You're going to go to the middle of this courtyard, and you're going to split it. And you're going to decide which way this L-shaped tile is oriented, and then you got to do the splitting again and so it's just bookkeeping. That's really what this is all about. It's not algorithmically interesting. It's just bookkeeping in terms of the orientation of these L-shaped tiles.
So if you look at the code, and if you ignore a bunch of these indices of these different variables-- let me show you. Well, first, I'll show you what happens when you run the code. I'm running it for two different kinds of courtyards. And I've used A through, I guess, something like S, in this case, to signify a tile.
So you see AAA here. AAA is an L-shaped tile. BBB is an L-shaped tile. FFF is an L-shaped tile, et cetera.
The original specification of the problem-- this is just simply an eight by eight problem-- had this tile that you see here. That's a blank that I've covered up that was missing. I'm sorry, this square missing.

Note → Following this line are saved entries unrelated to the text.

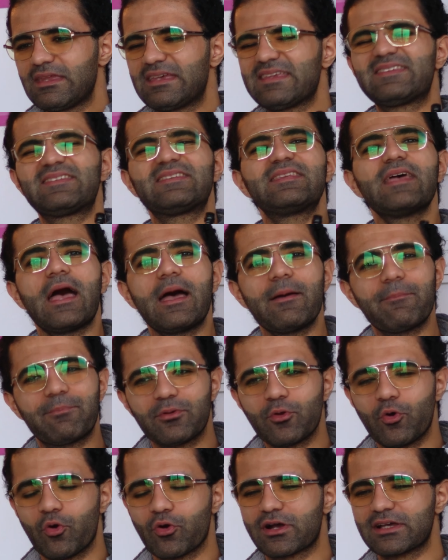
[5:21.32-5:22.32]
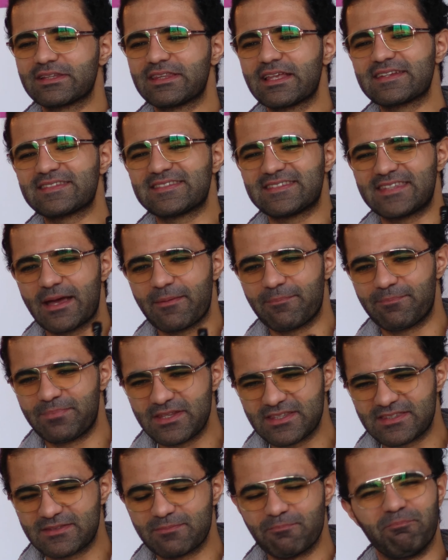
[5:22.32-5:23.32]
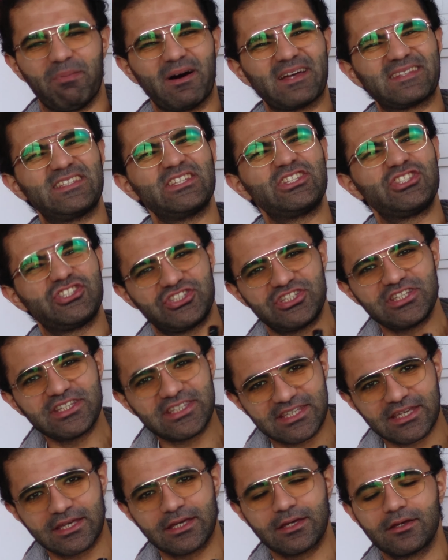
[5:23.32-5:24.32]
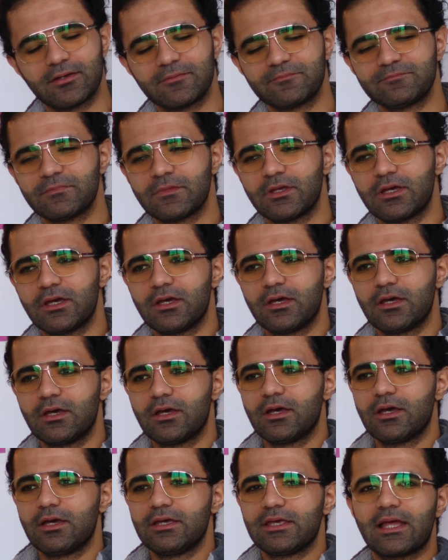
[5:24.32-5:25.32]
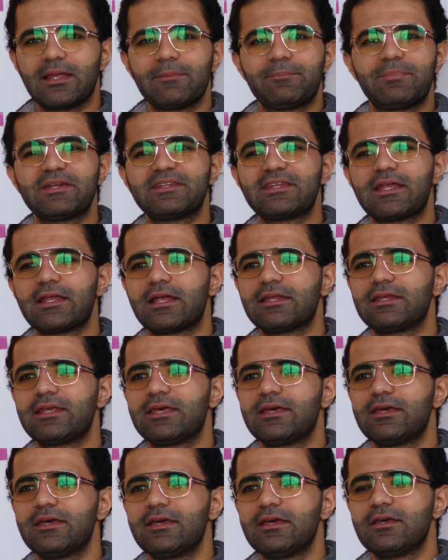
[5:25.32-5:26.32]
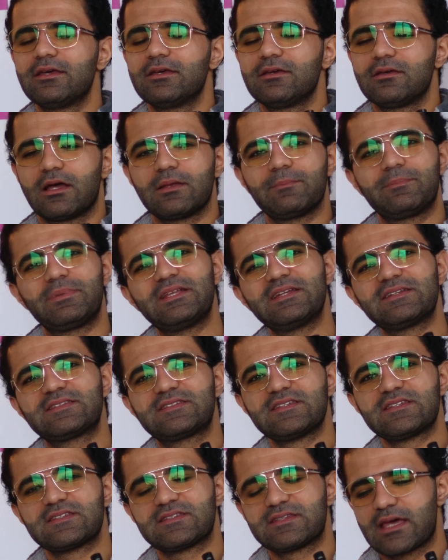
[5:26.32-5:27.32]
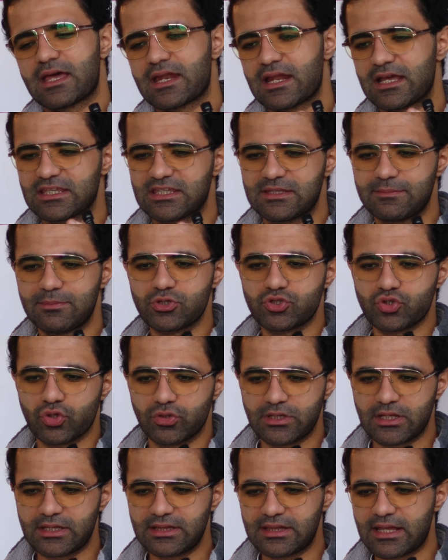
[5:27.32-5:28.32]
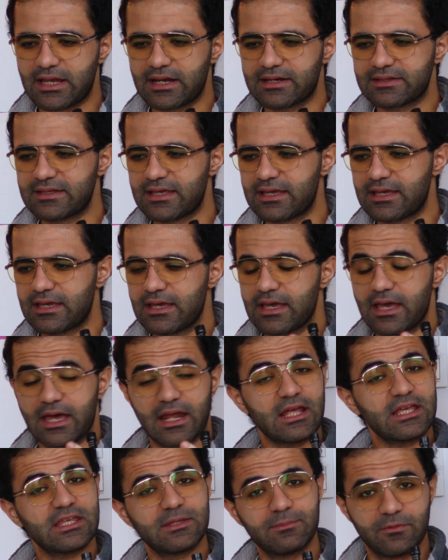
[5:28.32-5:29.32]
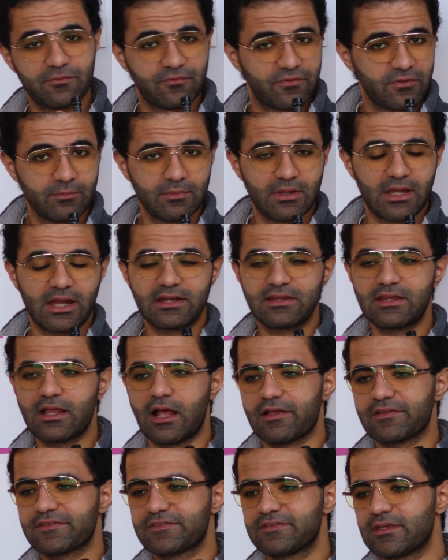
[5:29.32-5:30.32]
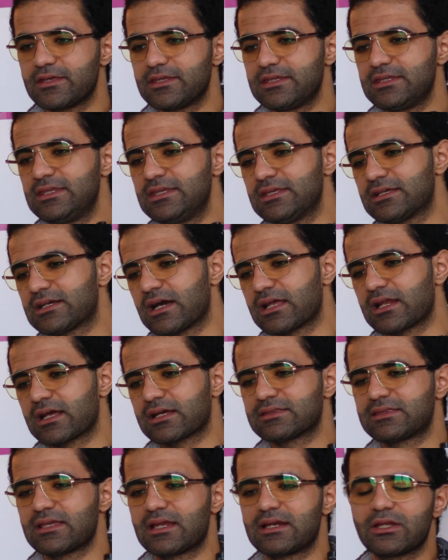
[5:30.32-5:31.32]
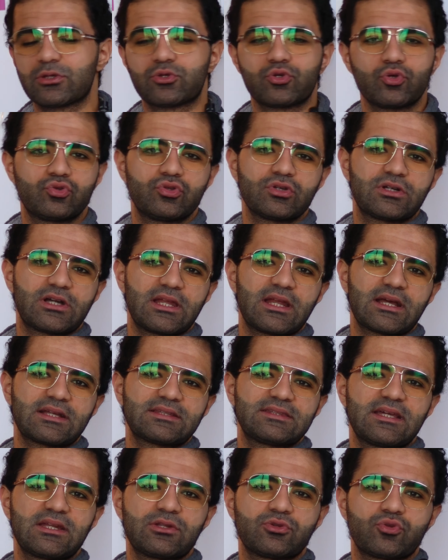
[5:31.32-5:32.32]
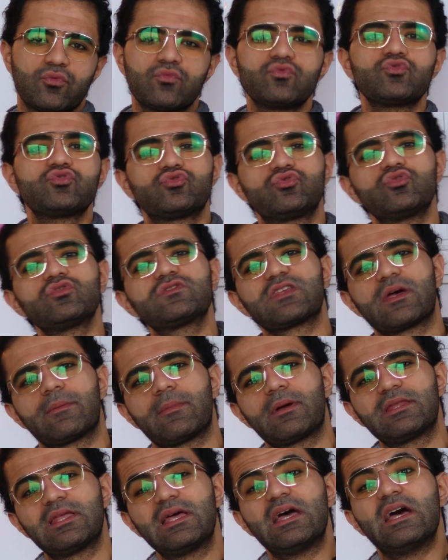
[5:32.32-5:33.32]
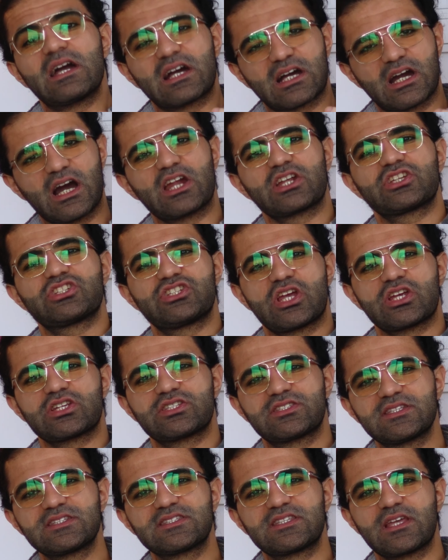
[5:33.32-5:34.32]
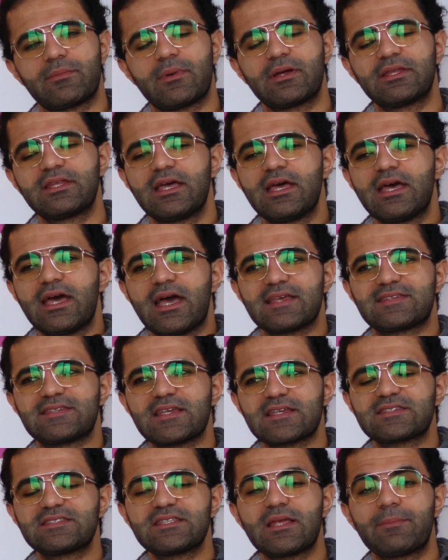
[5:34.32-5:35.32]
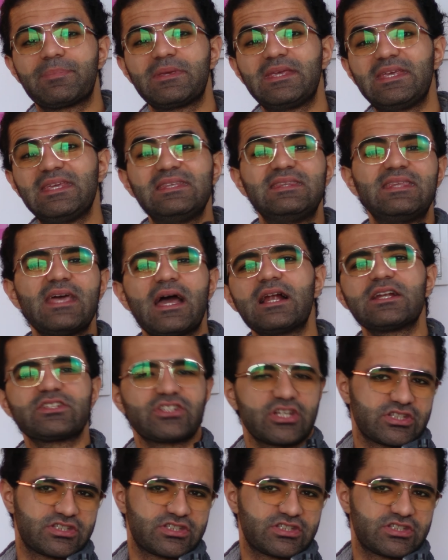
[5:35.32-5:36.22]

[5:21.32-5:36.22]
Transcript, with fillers: sample o kadar sample basitçi ki yani birden hani yani bilirsiniz herhangi bir şonenlerde, herhangi bir filmlerde aslında iyi karakterle kötü karakter dövüştüğü zaman, karşılaştığı zaman esasında bir ideal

And then I broke this up into two or four 4 by 4's. And then I went all the way up and then the first tile that I placed, I pretended to place this U tile over here. I could've placed it and then called it the A tile.

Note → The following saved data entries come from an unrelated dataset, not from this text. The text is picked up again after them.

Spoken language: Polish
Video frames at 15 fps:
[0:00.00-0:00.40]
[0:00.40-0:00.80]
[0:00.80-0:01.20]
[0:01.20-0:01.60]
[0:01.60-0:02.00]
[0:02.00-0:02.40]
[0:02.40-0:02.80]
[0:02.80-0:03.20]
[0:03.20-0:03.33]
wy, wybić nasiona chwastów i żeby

But this is essentially what you think of the one in the center exactly the way this is oriented. That's your U tile over here. And then you go all the way down. And explicitly, it's just the A tile that displays first, and then the B tile, and so on and so forth.
And if you take a look at the code, what's the best place to start? So this is the base case-- same thing as we've talked about before. You always need to have a base case. The base cases is a two by two. And this code places one L-shaped tile on a two by two yard.
This is going to make four recursive calls, as you can see from range four, and there's two different kinds of recursive calls in the sense that they're both calling recursive tile, but the arguments of the recursive style are different for this recursive call because it already had the missing square in it. And these three recursive calls that are going to have the missing square in one of their corners. So that's why you see the if and the else here.
And if the original for the recursive call that already had the missing square because it had the statue on it, that's the if statement. And the other ones are the ones that are in the corners. So the first things it would be a corner for this one. This is the corner of that, one and that's the corner of that one. So that's pretty much all I had.
This code-- you need to gaze at it for a few minutes to figure out that I got all the arguments correct. But from a standpoint of, as I said, the control flow and the algorithm, it is hopefully completely clear to you at this point. If not, ask me questions. Come to office hours. Have a good long weekend.